┌─ Recorded information

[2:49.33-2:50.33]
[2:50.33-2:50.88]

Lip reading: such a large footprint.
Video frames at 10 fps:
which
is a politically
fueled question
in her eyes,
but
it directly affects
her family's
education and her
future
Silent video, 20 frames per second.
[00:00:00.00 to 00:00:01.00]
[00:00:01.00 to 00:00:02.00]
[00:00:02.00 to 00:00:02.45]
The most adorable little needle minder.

└─
┌─ Recorded information

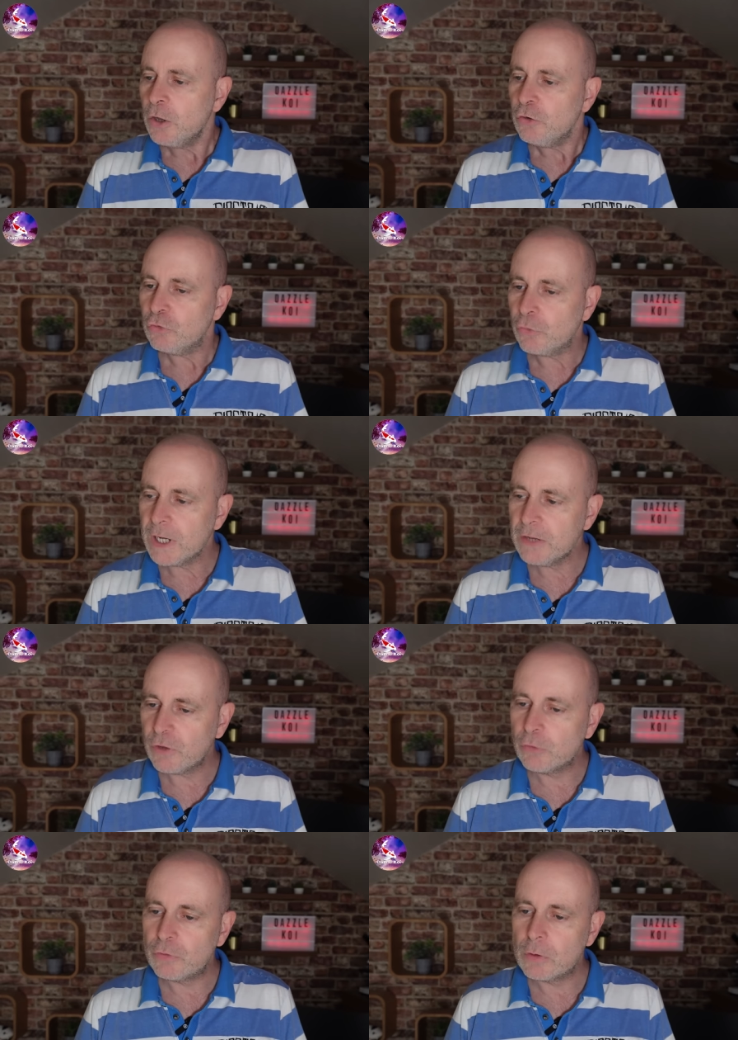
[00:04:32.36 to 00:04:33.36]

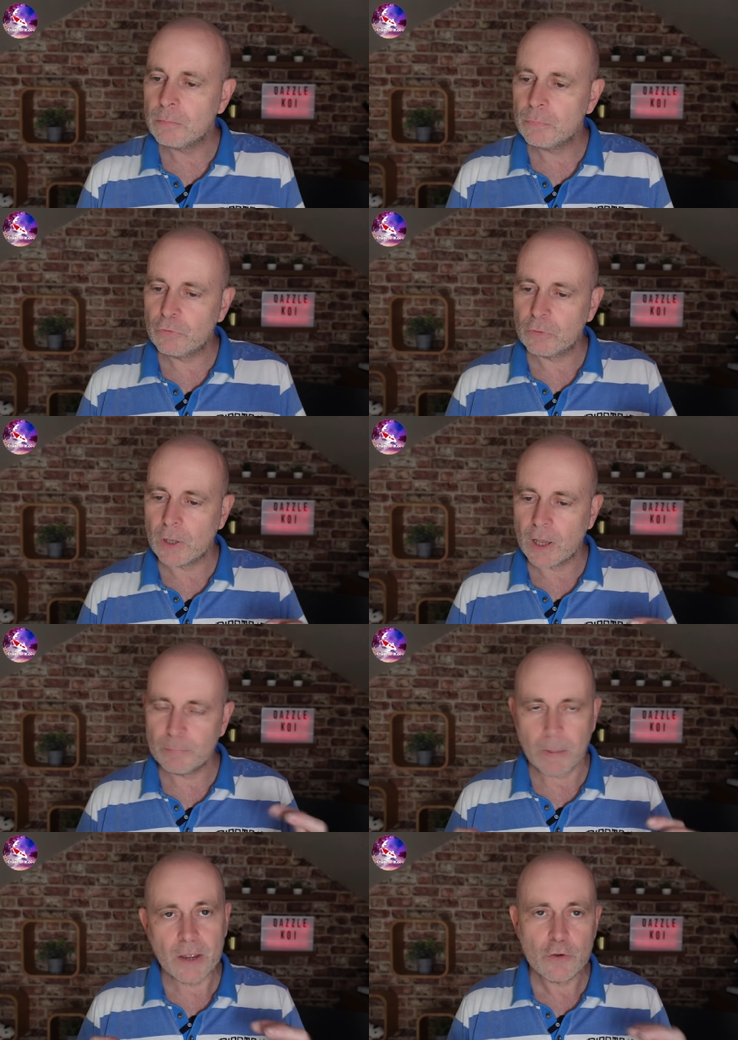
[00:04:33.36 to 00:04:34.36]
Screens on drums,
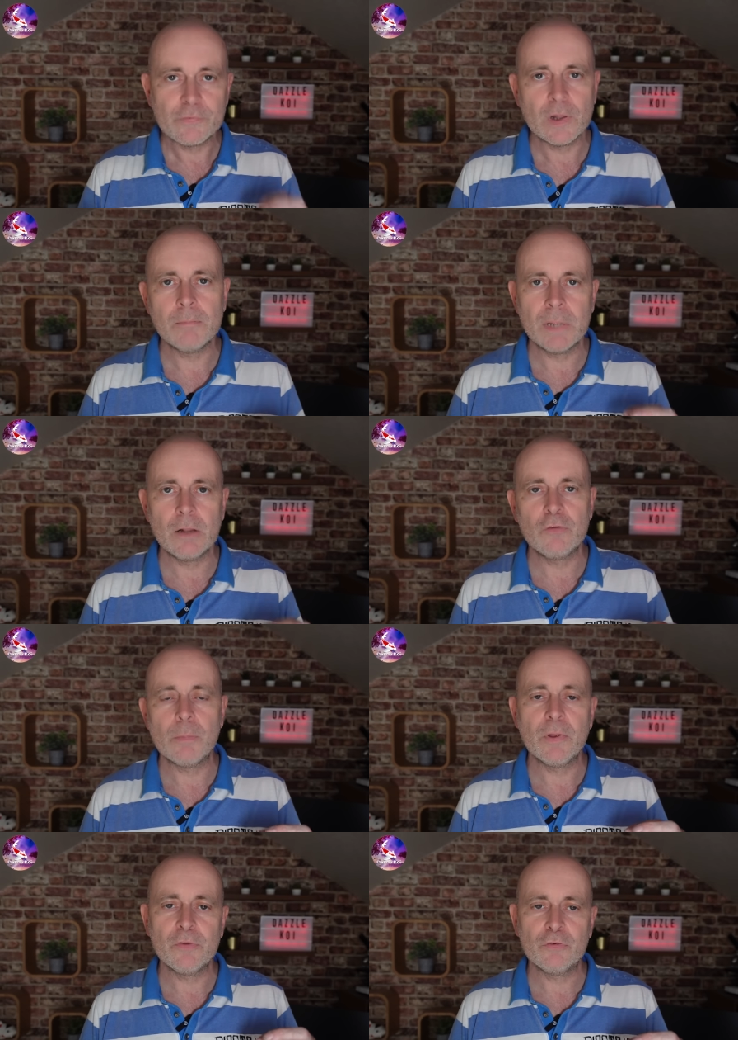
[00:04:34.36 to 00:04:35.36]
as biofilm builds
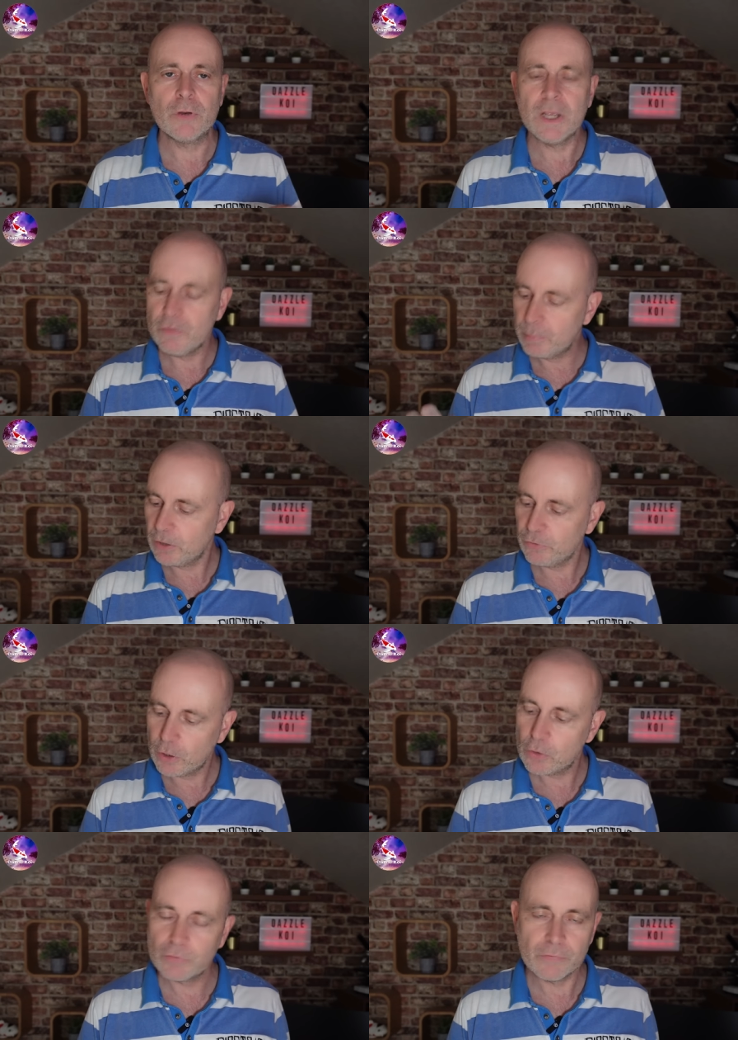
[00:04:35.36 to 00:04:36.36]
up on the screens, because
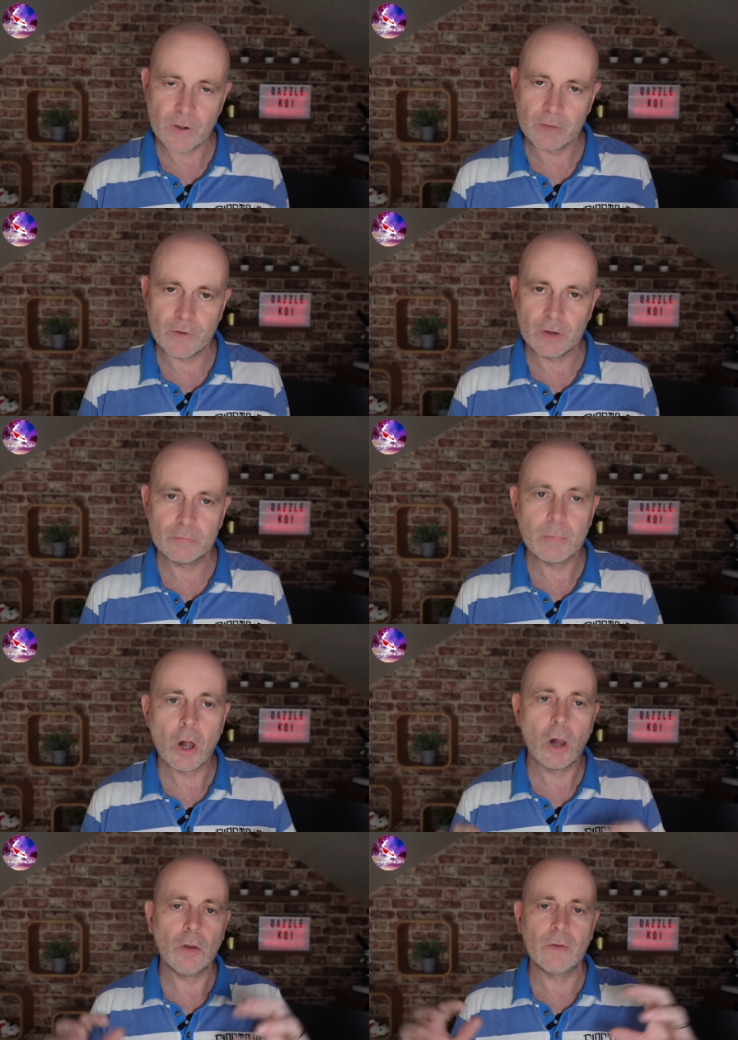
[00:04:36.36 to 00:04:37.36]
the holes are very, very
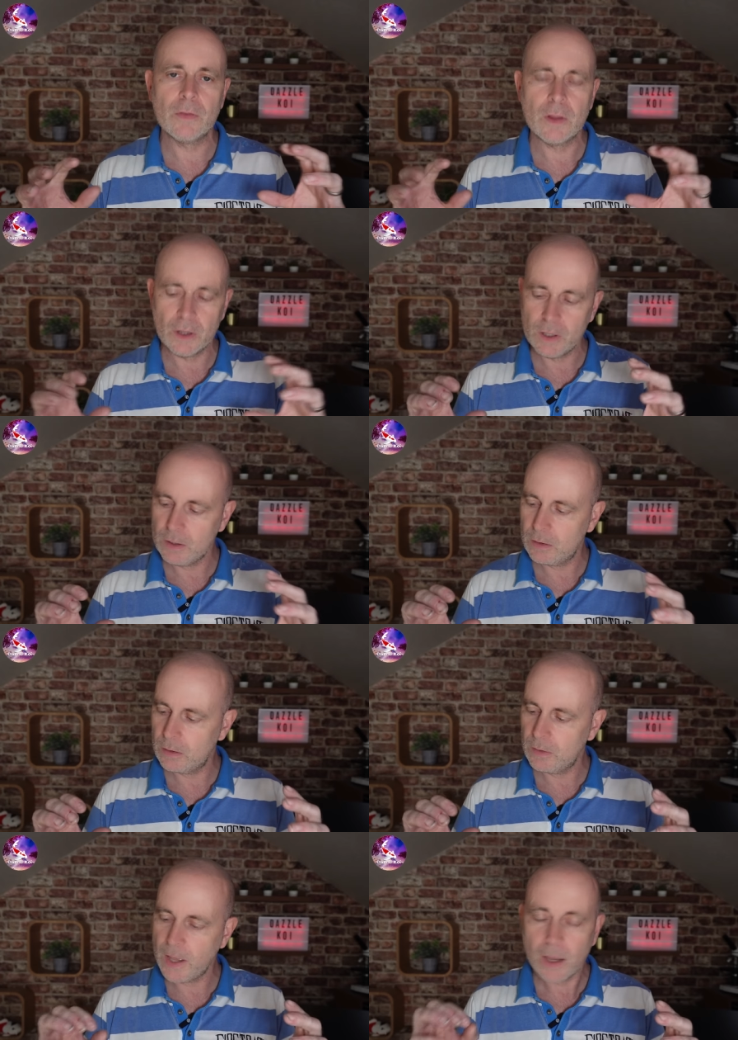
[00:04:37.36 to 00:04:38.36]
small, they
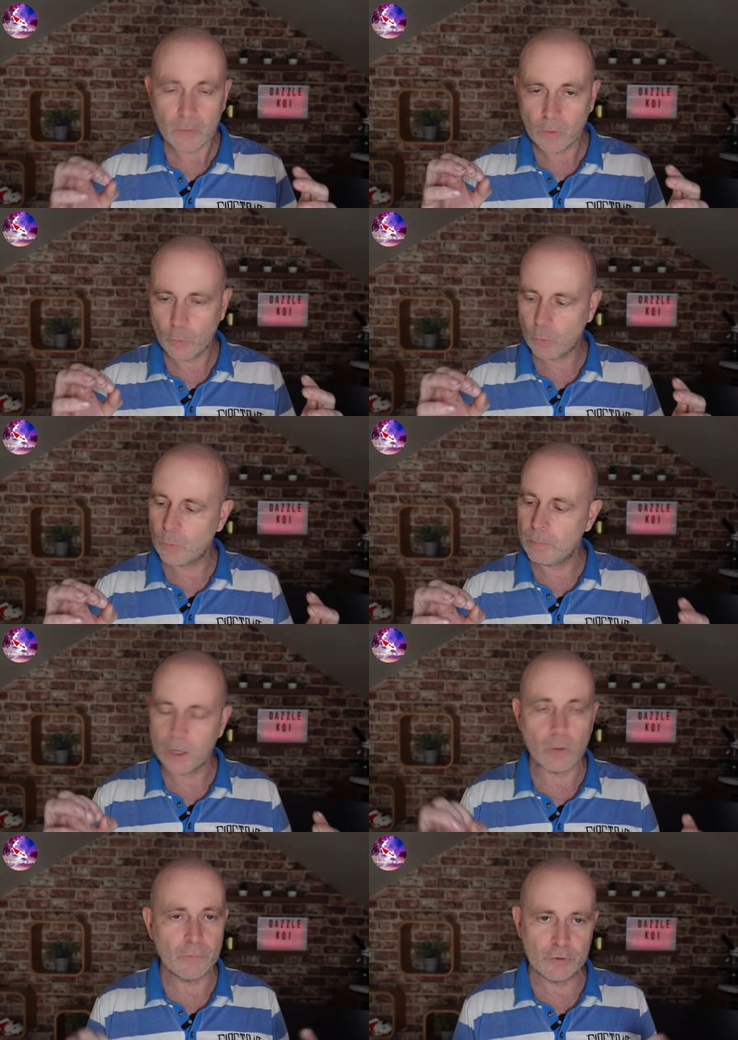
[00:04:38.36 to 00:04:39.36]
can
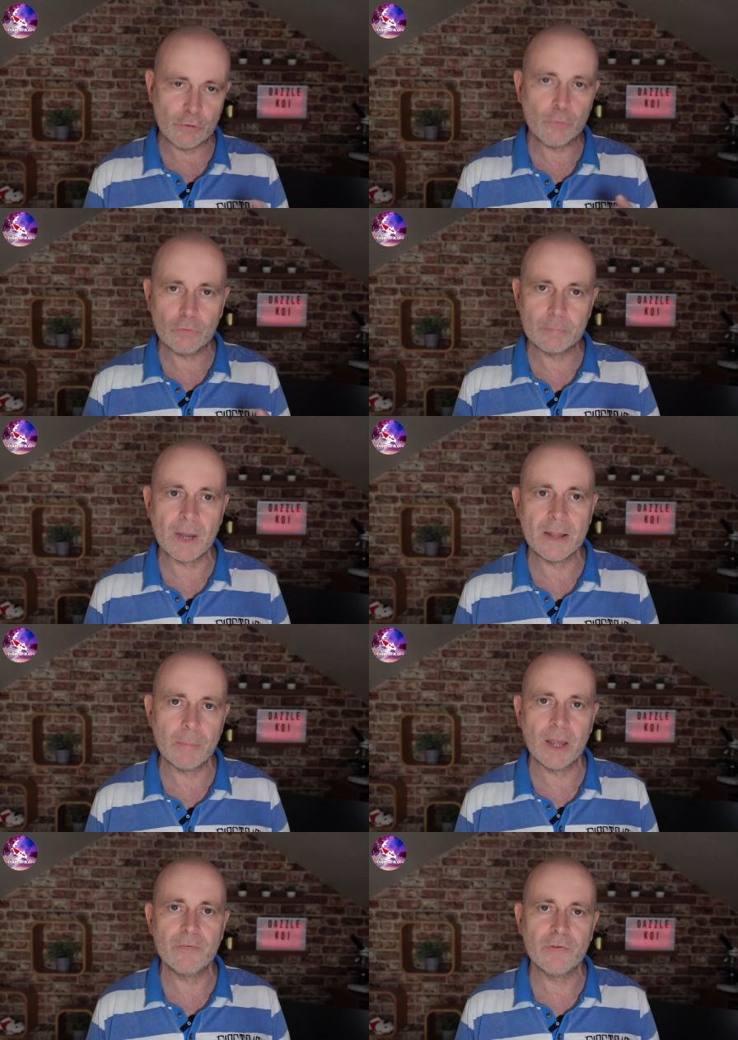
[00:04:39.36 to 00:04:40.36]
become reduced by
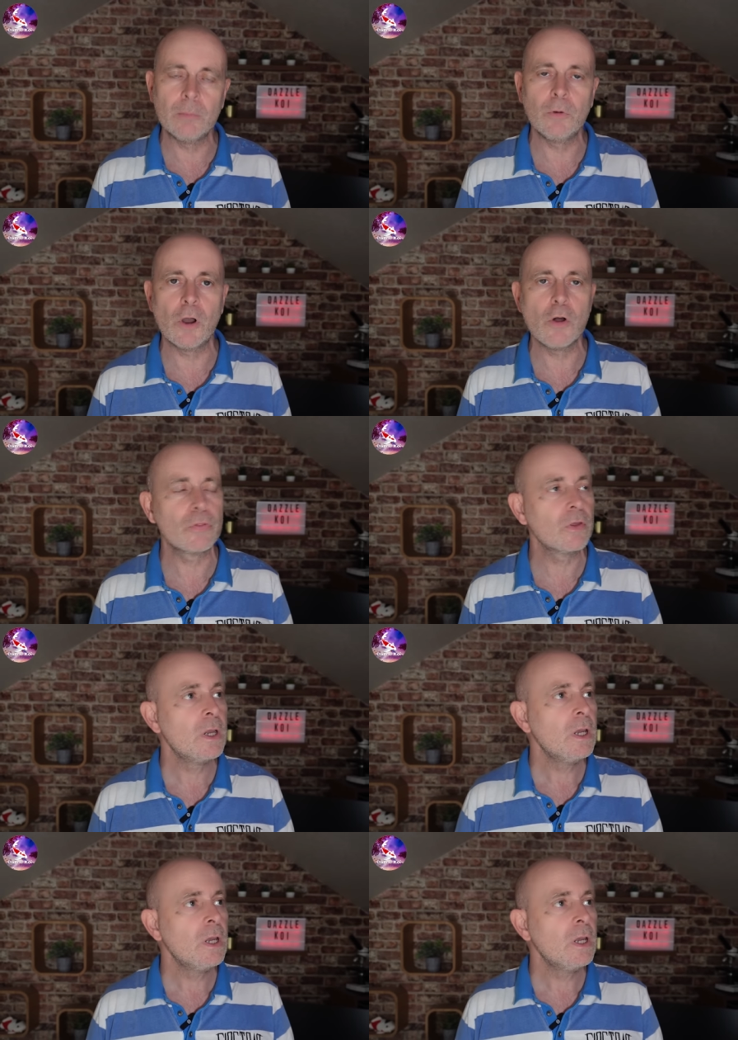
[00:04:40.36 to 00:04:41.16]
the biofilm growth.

└─

**Your goal:** Taking the entries above, print exactly the lines starting at the line with "[2:49.33-2:50.33]" and ending at the line with "[00:00:01.00 to 00:00:02.00]", both included.

**Answer to this exercise:**
[2:49.33-2:50.33]
[2:50.33-2:50.88]

Lip reading: such a large footprint.
Video frames at 10 fps:
which
is a politically
fueled question
in her eyes,
but
it directly affects
her family's
education and her
future
Silent video, 20 frames per second.
[00:00:00.00 to 00:00:01.00]
[00:00:01.00 to 00:00:02.00]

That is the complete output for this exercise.